Assignment:
The needed output is the run of lines below from the one containing "[0:12.00-0:13.00]" through the one containing "[0:18.00-0:19.00]", copied exactly and free of pictures.

The input:
▼

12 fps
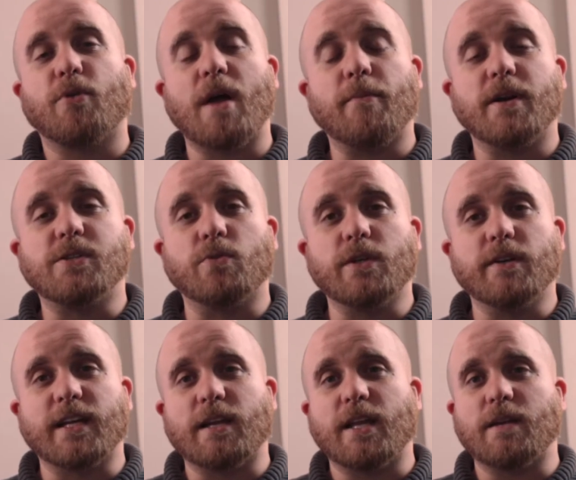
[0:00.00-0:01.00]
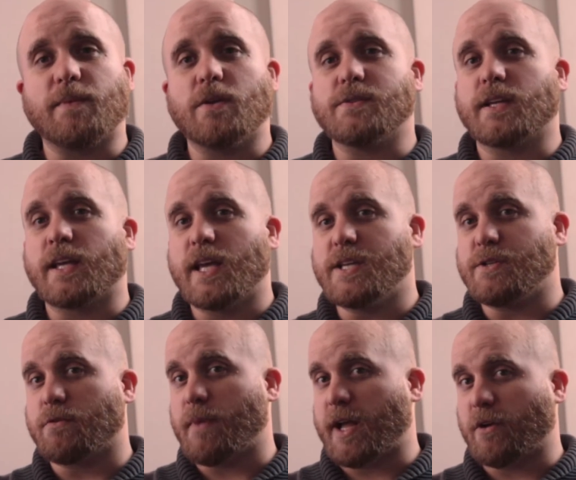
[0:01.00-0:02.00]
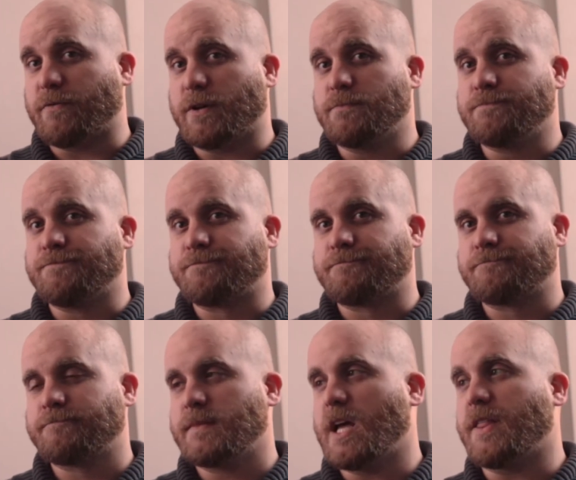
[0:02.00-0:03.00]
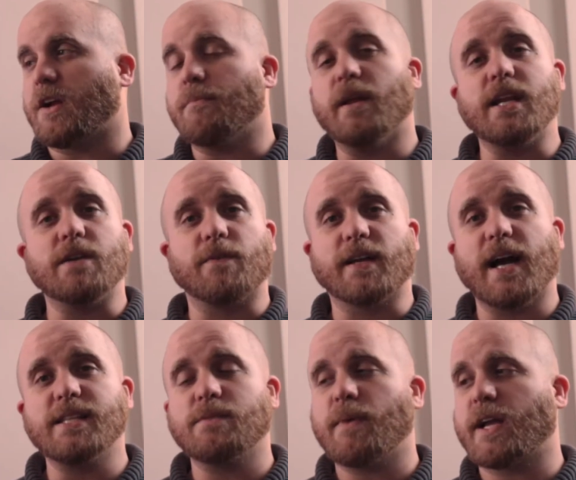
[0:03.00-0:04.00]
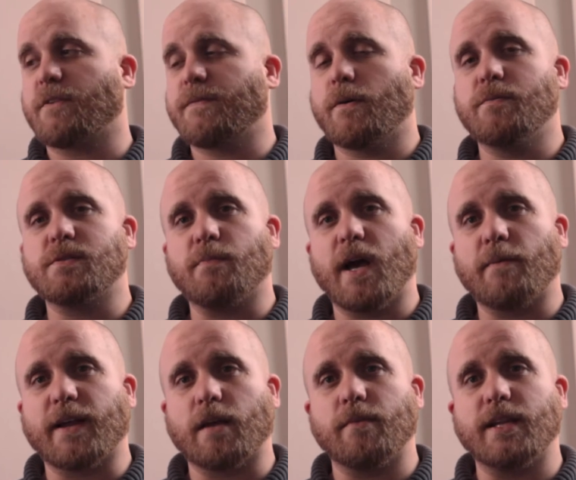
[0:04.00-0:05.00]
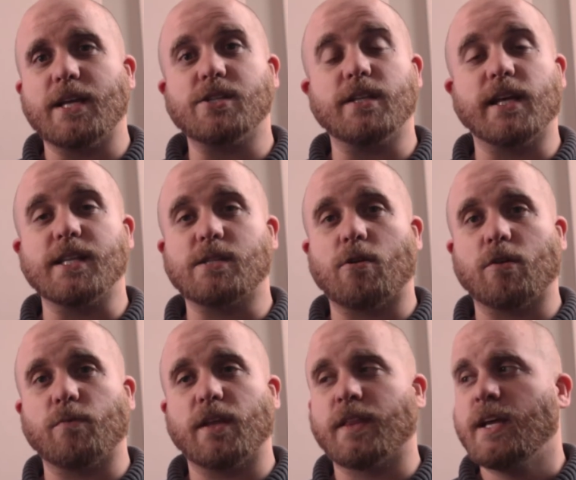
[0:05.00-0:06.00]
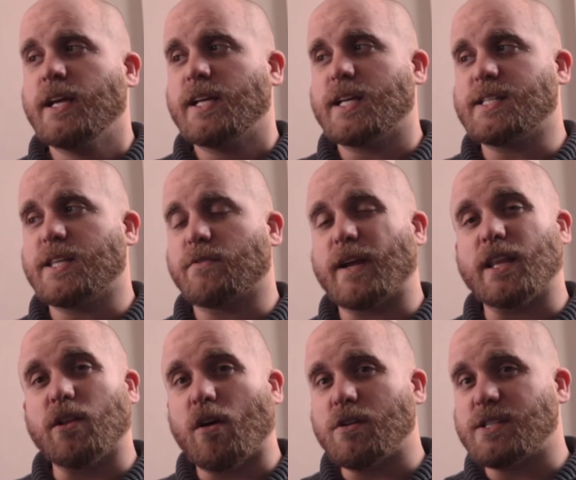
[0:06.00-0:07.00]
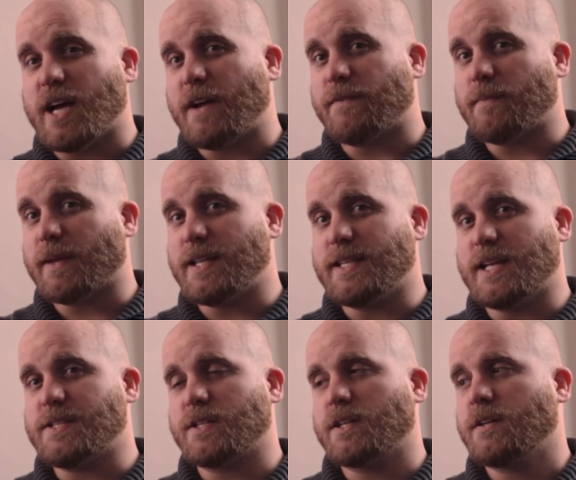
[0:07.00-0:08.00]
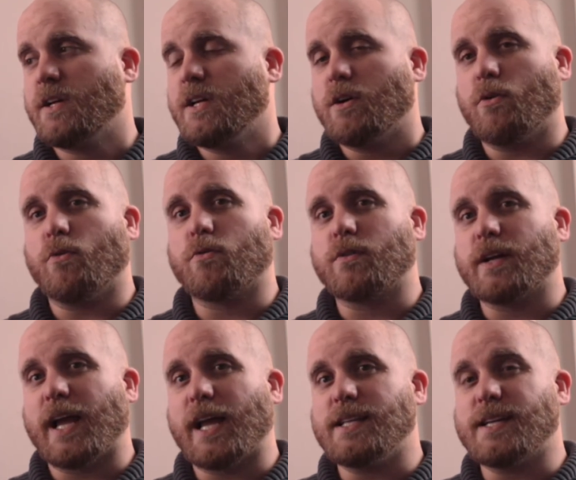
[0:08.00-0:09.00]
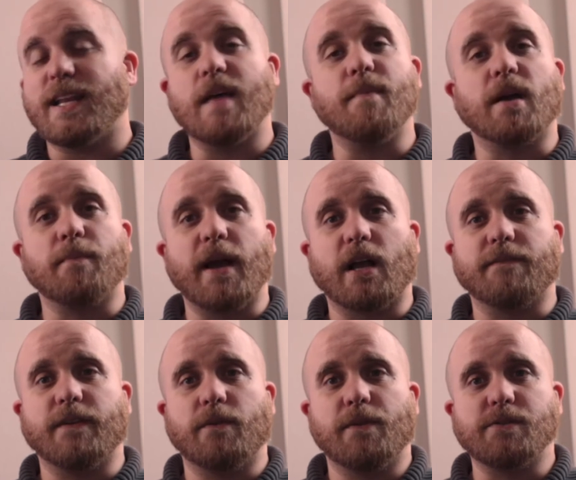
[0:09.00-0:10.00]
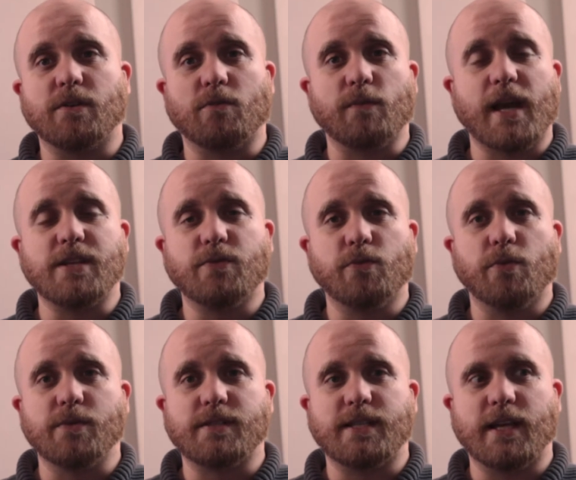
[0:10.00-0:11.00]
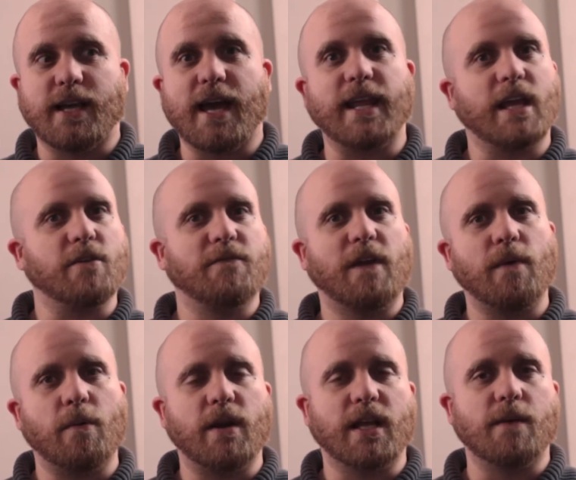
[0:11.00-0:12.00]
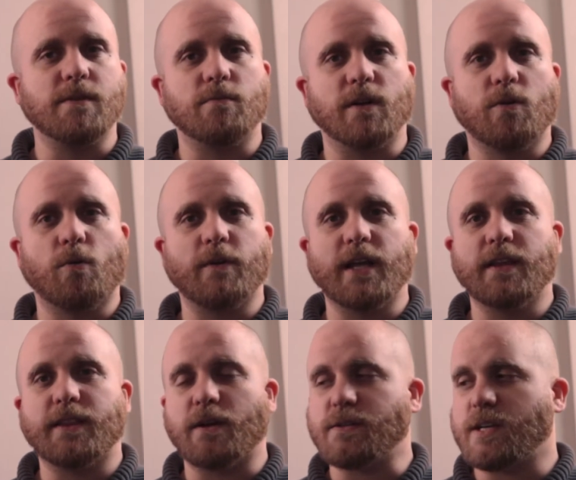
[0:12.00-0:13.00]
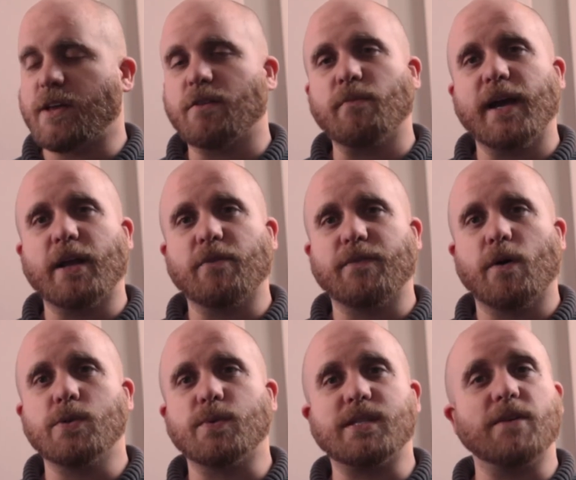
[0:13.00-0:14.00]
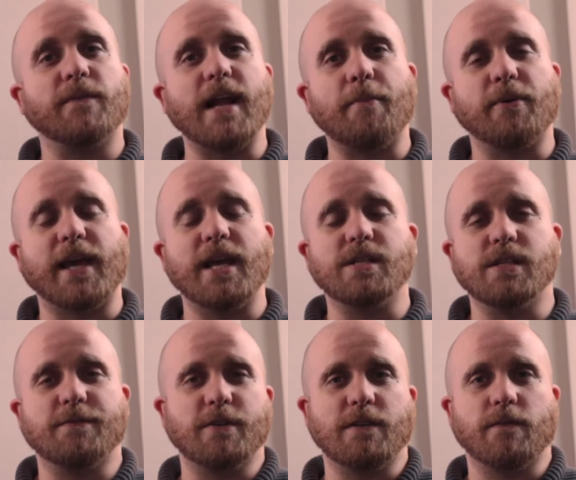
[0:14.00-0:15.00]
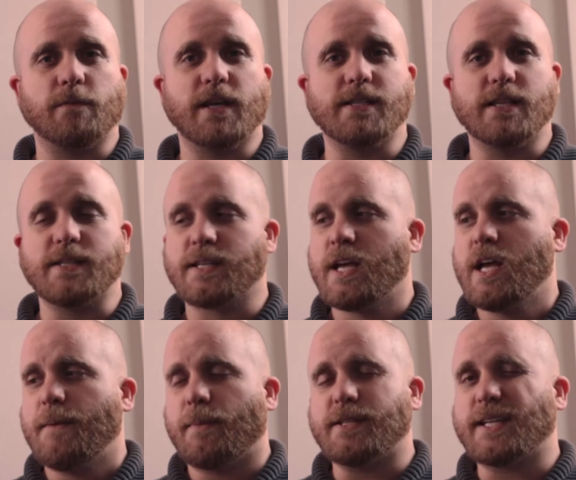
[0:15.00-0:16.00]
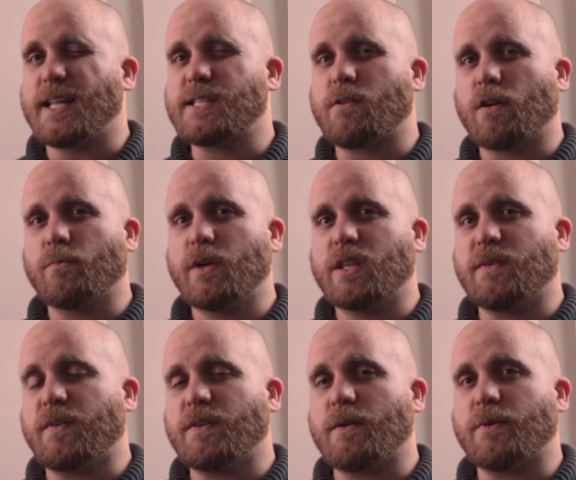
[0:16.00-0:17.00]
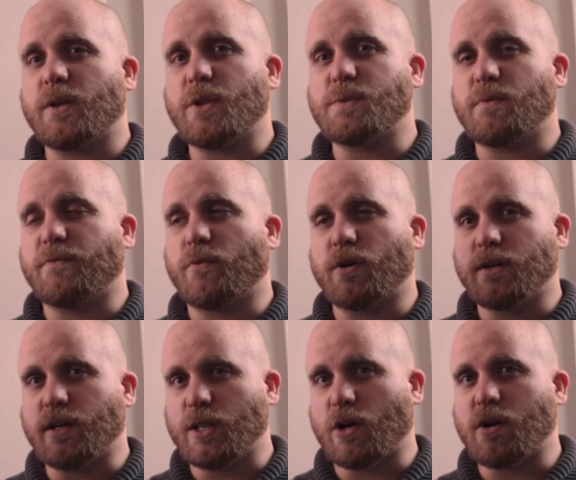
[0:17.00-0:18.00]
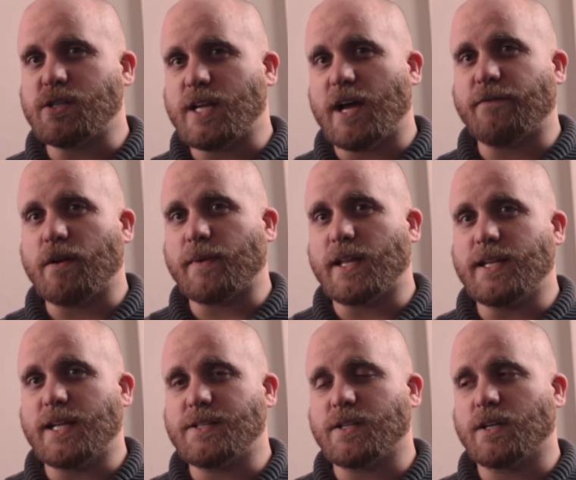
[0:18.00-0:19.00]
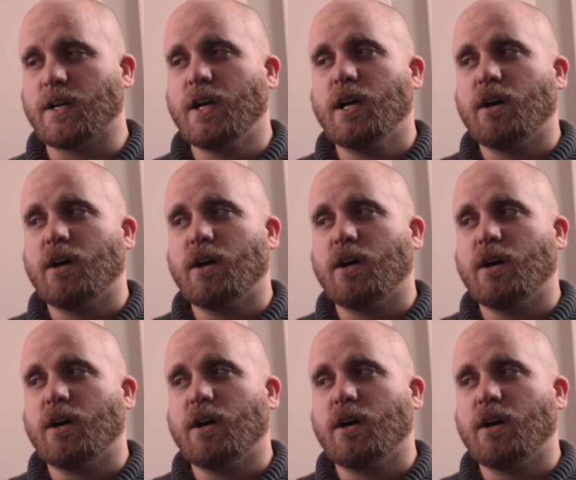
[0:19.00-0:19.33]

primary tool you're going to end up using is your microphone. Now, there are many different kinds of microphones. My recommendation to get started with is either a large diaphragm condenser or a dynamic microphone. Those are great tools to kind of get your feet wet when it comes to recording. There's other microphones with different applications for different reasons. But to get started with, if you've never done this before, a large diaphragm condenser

▲
▼

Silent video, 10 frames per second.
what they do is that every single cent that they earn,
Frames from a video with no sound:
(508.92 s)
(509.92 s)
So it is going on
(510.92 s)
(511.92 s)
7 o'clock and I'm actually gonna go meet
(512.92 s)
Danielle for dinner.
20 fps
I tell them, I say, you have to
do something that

▲

Answer to this task:
[0:12.00-0:13.00]
[0:13.00-0:14.00]
[0:14.00-0:15.00]
[0:15.00-0:16.00]
[0:16.00-0:17.00]
[0:17.00-0:18.00]
[0:18.00-0:19.00]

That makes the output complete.